Today, I am the one making the calls. Perhaps I have more insight now. I understand what it feels like to be in the middle of the storm. I know that the days can be long and stressful, but I also know that I carry support and knowledge to share. I am no longer in the trenches of the daily grind, which means I can offer perspective. I can help reset priorities, clarify what truly matters, and remind someone what is required versus what is simply noise. I can serve as a sounding board because I have been there. I was there for a long time. I have become the lesson on the line.
There will always be ups and downs in your career. More than that, there will be seasons. You will not always notice the shifts as they happen. They reveal themselves in hindsight, through the way others interact with you and the way you respond.
Like trees, we gain new rings each year, and our growth ebbs and flows with every season. But trees can only grow in one direction. They cannot return to an earlier time or relearn what they missed. In our careers, we can grow in many directions at once. We can be a sapling in one area and a deeply rooted oak in another.
We can expand, strengthen, or begin again when we need to. Each season brings new opportunities to build depth where we are strong and to stretch where we are still learning.
We all have jobs to do, fires to put out, and tasks to complete. We also have a responsibility to each other. There is a time when the phone rings for us, and later, a time when we make it ring for someone else. This will never be a one-way street. I still learn from the people I support and work with. Every conversation holds the potential for something meaningful on both ends of the line.

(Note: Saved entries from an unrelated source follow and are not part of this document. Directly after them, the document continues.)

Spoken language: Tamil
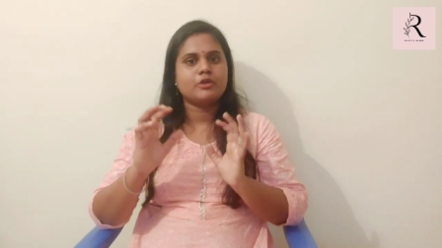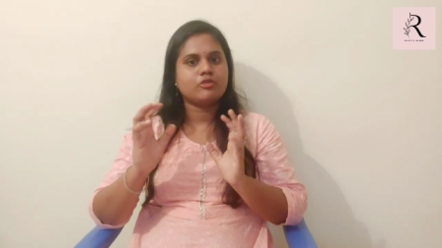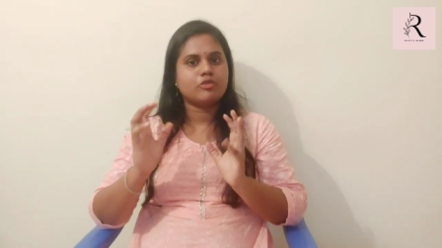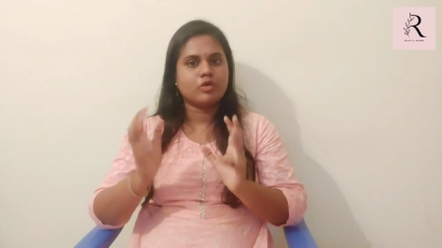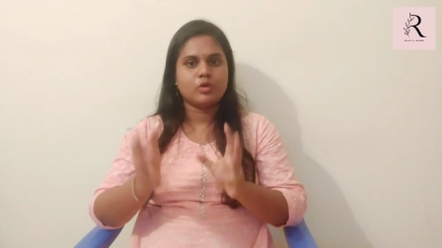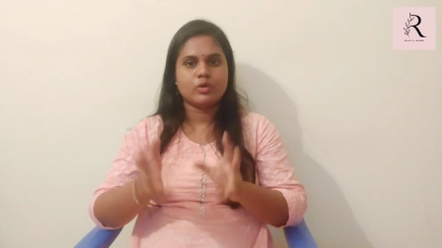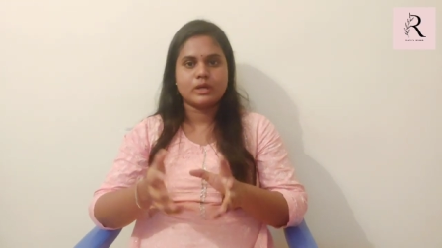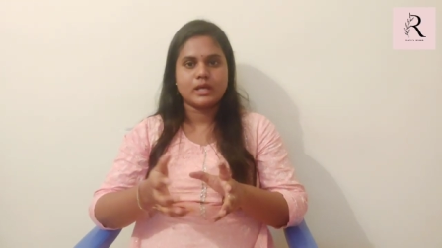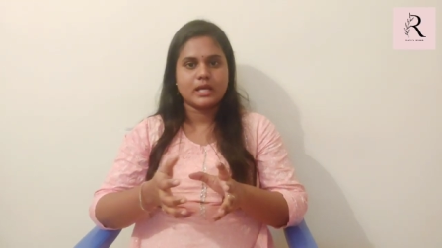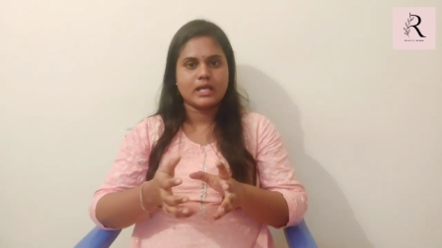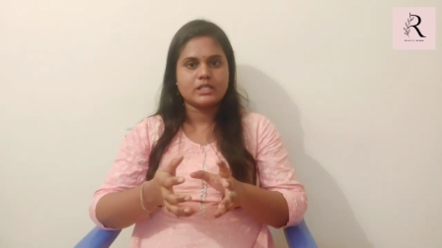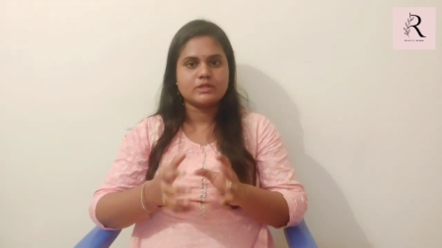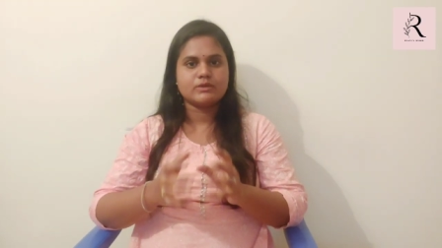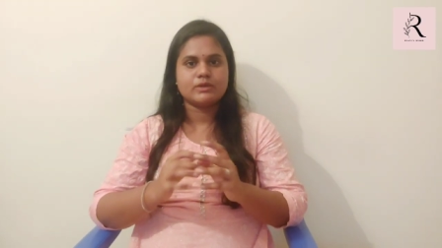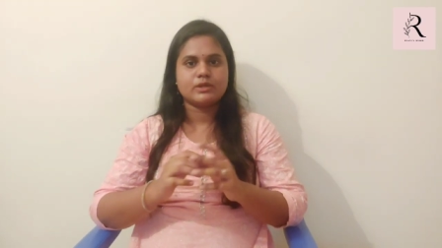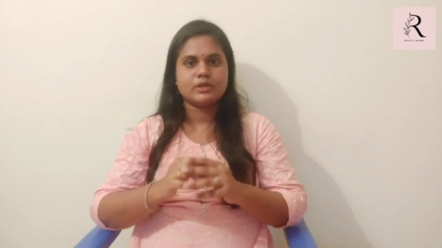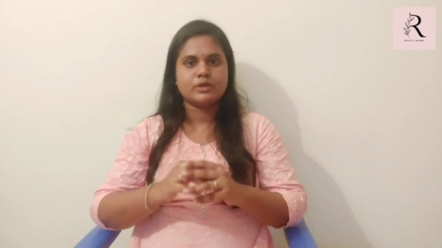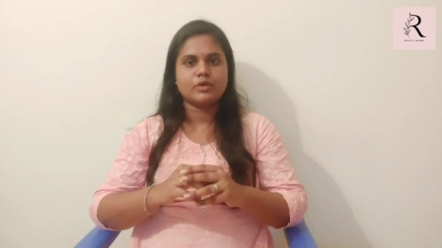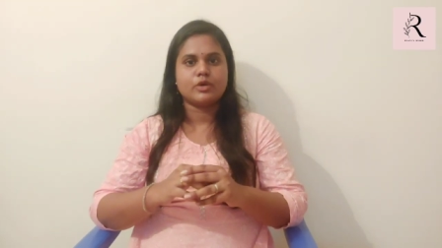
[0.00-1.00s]
டு ஃபோர் கேஜி
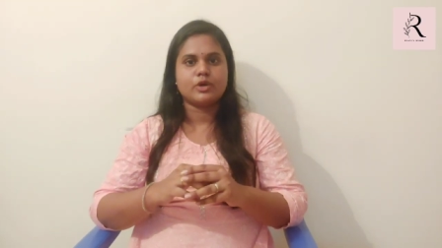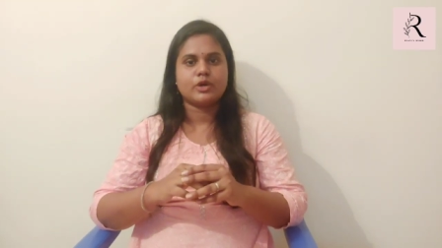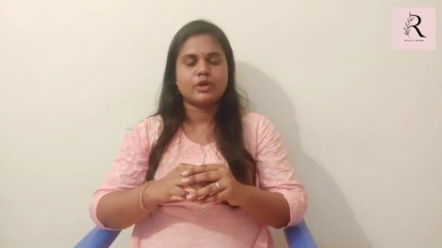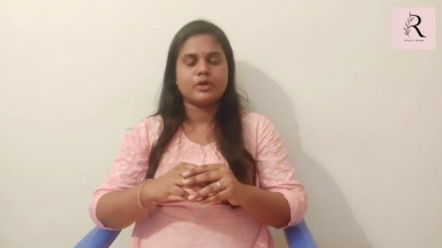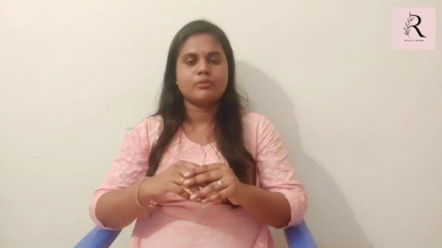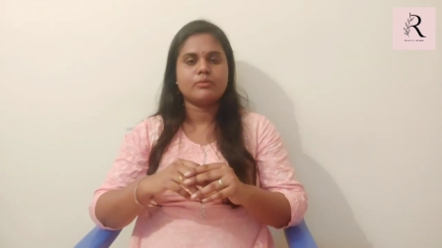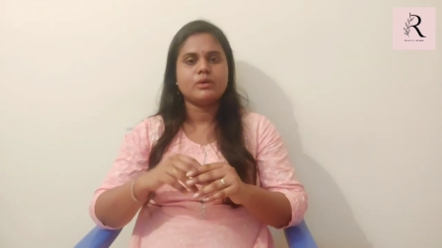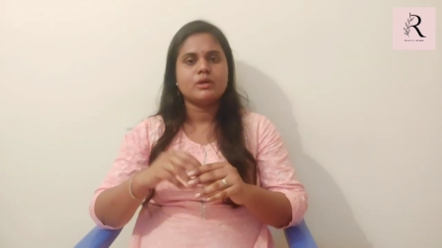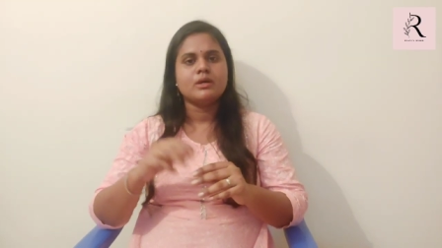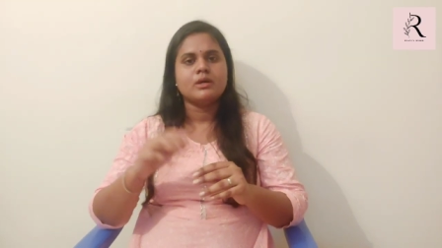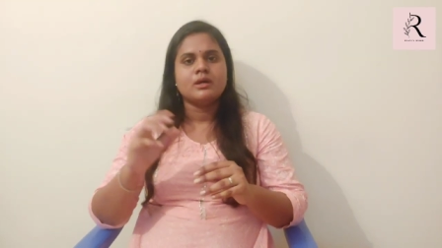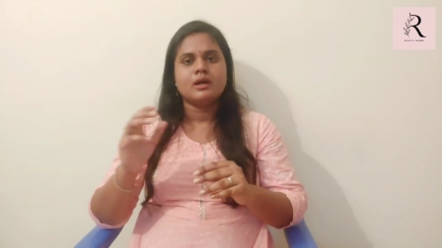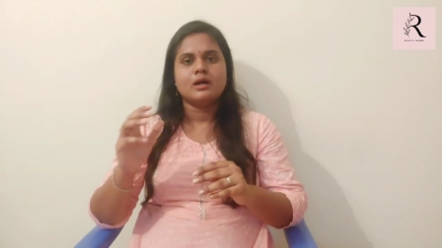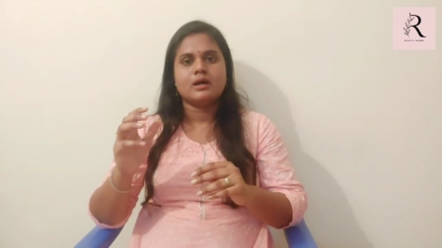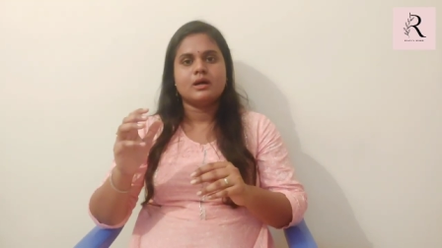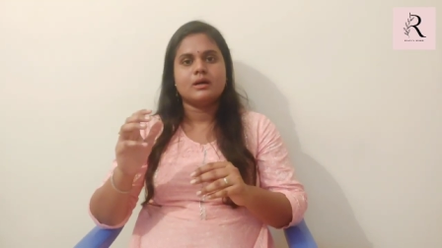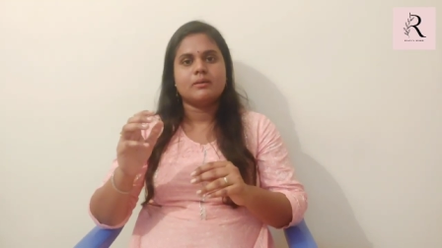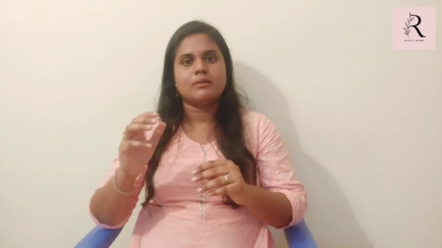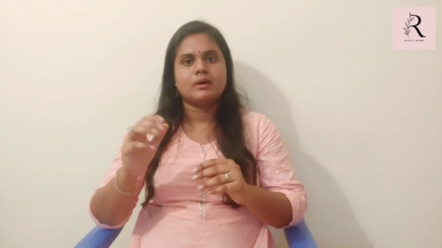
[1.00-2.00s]
வந்து குறையும்
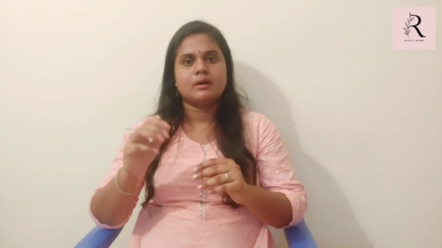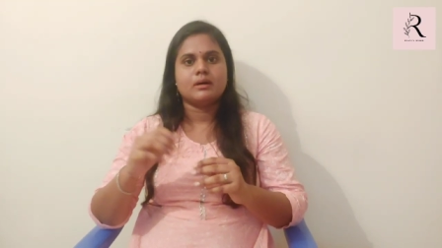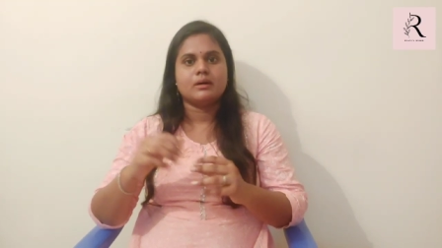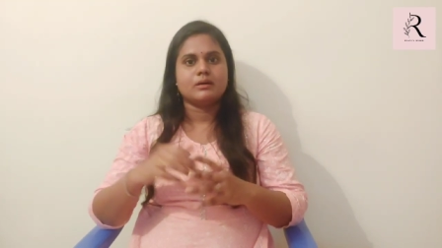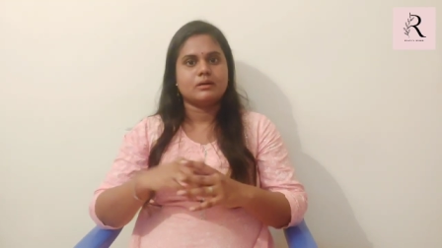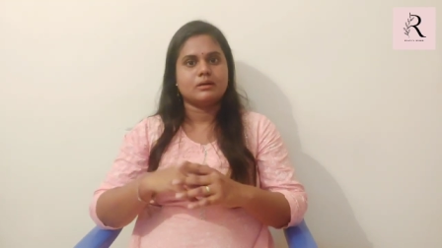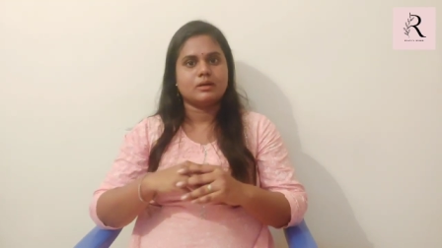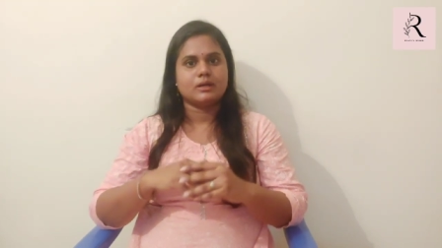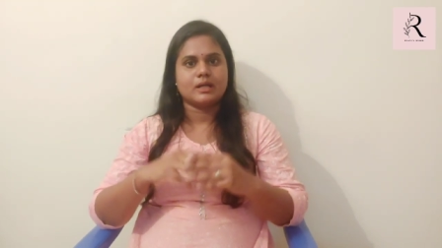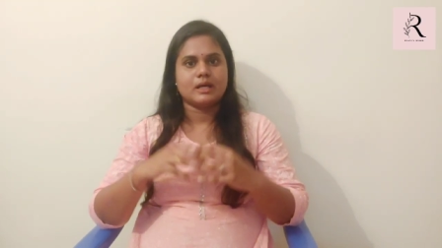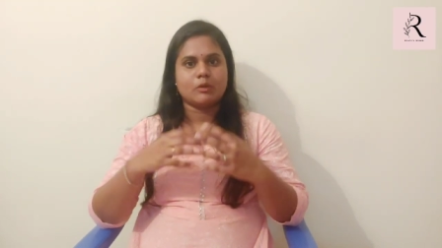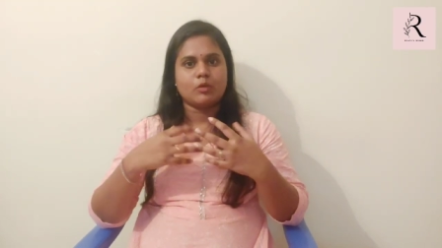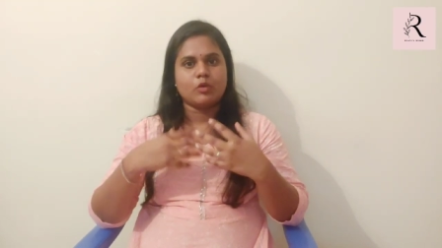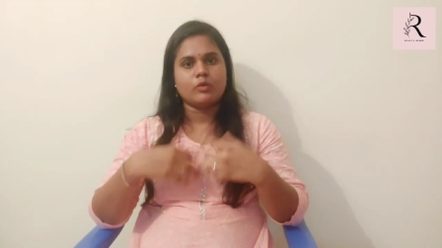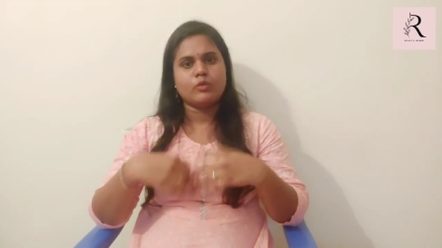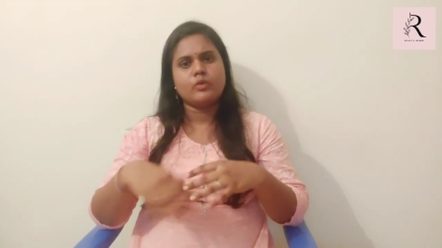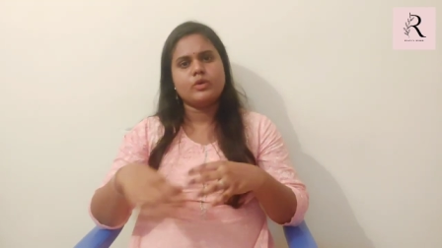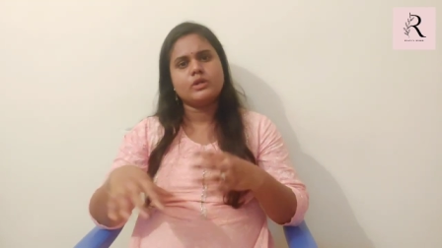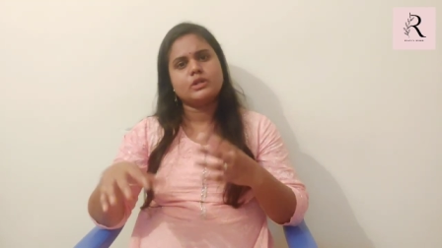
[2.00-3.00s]

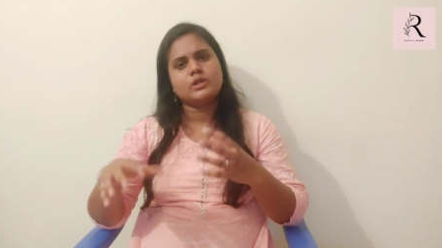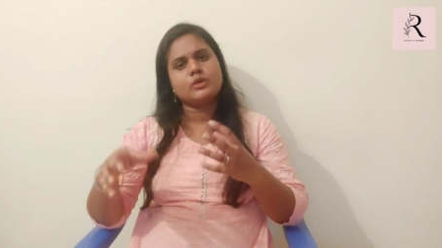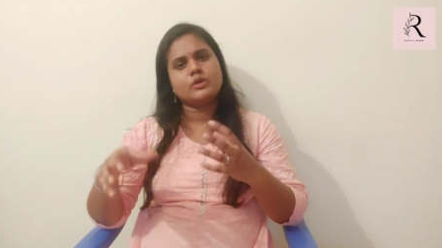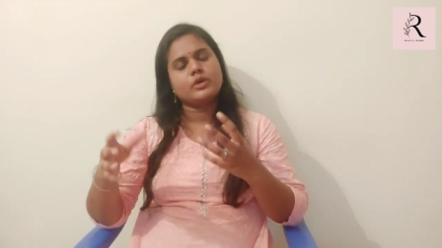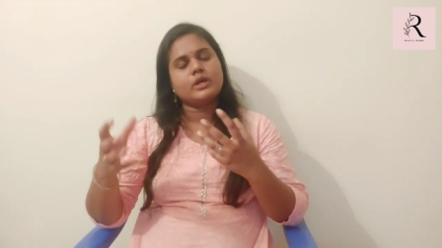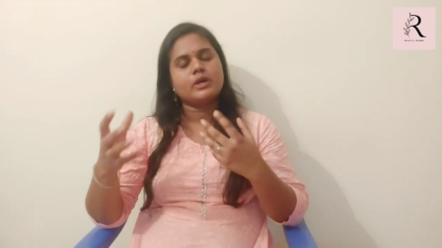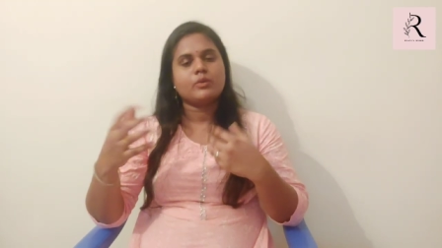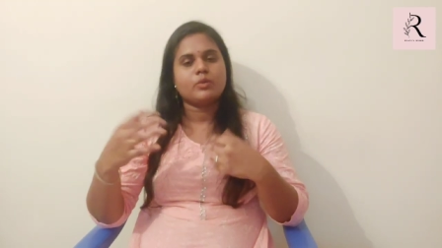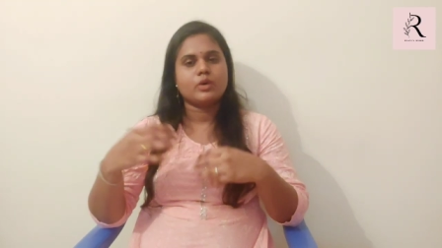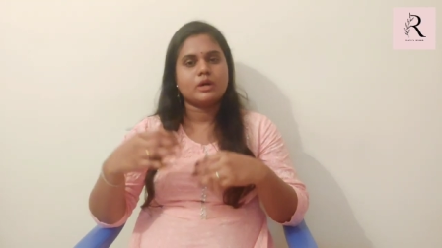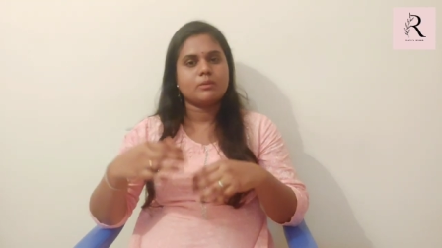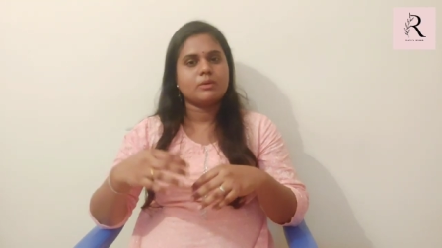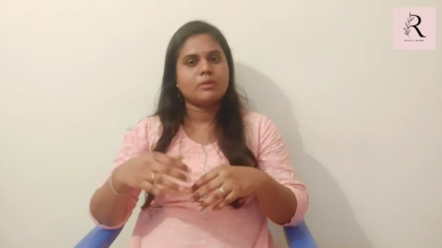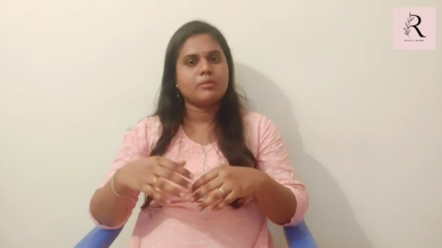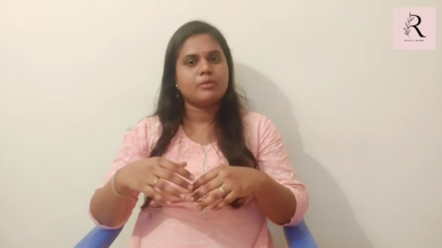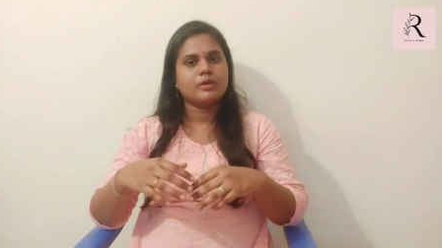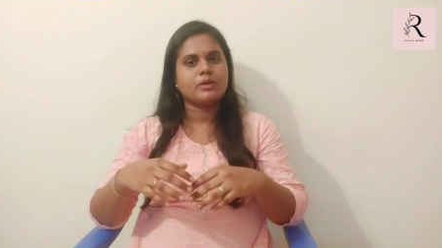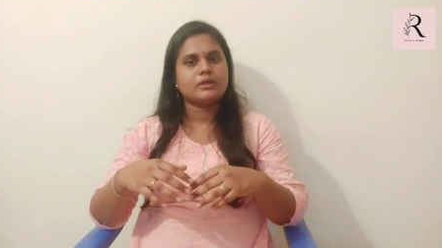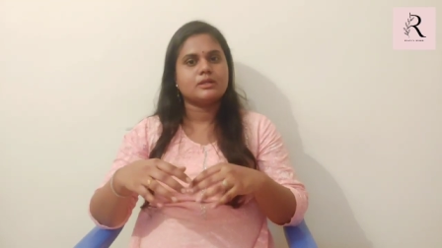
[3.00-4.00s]
ஒவ்வொருத்தரோடையும் உடம்பு
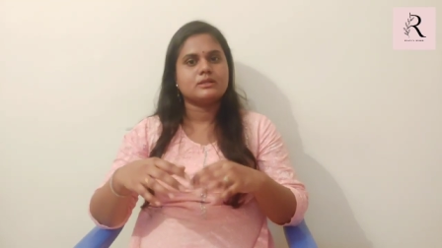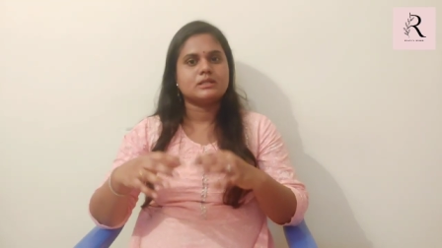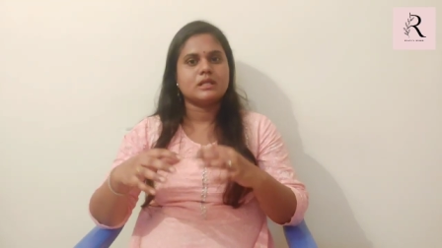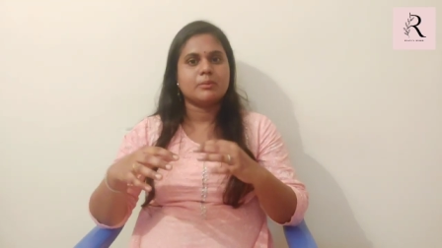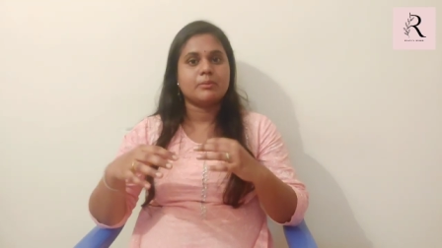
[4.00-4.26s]
பொறுத்து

Holding intentional space for these connections, especially across facilities, can transform more than individual confidence. Mentorship builds resilience, strengthens collaboration, and reinforces a shared commitment to patient care and team culture. I can only hope that the person I am calling has just enough social battery left to pick up. I will not waste what is left, because it is an honor to have someone’s ear. That is not something to take for granted.